Les deux domaines critiques principaux dans les villes touchées par un conflit armé ou par la violence urbaine sont la sécurité et les services. La sécurité et les services constituent en effet le double défi auquel doivent faire face les maires et les autorités municipales, de même que leurs partenaires opérationnels.

Au CICR, nous nous réjouissons dès lors de constater l’importance considérable que le Nouveau Programme pour les villes accorde à la sécurité et aux services. C’est dans ces deux domaines que les humanitaires doivent gagner le combat qu’ils mènent pour venir en aide aux populations qui subissent les effets de la violence armée.

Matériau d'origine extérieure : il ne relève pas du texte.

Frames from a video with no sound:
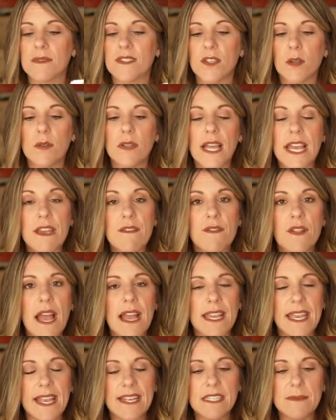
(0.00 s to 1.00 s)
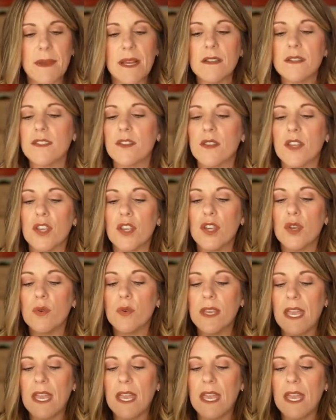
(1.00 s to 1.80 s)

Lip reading: So lay flat case bound so that you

Mais, ne nous voilons pas la face : on ne viendra pas à bout des conflits armés ni de la violence urbaine au cours des vingt prochaines années que couvre le Nouveau Programme pour les villes. Les engagements en faveur de la sécurité et des services contribueront dans une large mesure à orienter les politiques en la matière à l’heure où les autorités municipales travaillent en étroite coopération avec les organisations humanitaires pour veiller à ce que les villes respectent les limites que le droit impose dans la conduite des hostilités, et à ce qu’elles protègent les personnes les plus à risque et remédient aux conséquences humanitaires de la violence armée.

Si c’est à sa capacité de faire face à l’adversité que l’on mesurera le degré de résilience d’une ville, c’est à son aptitude à garantir la dignité de ses citoyens que l’on évaluera l’efficacité de sa sécurité et de ses services. Même dans les pires moments, une ville doit s’efforcer d’affirmer et de préserver la dignité de tous ses habitants ou de toutes les personnes qui viennent y chercher refuge.

Le CICR est heureux d’avoir été associé à Habitat III, et c’est avec plaisir qu’il souscrit d’ores et déjà à la déclaration que va faire le président de la Croix-Rouge équatorienne au nom de tout le Mouvement de la Croix-Rouge et du Croissant-Rouge.

Le Nouveau Programme pour les villes est désormais lancé et doit sans plus attendre s’attaquer aux réalités des villes d’aujourd’hui. Car, comme les habitants d’Alep ne manqueraient certainement pas de nous le rappeler, une ville où il fait bon vivre est une ville sûre.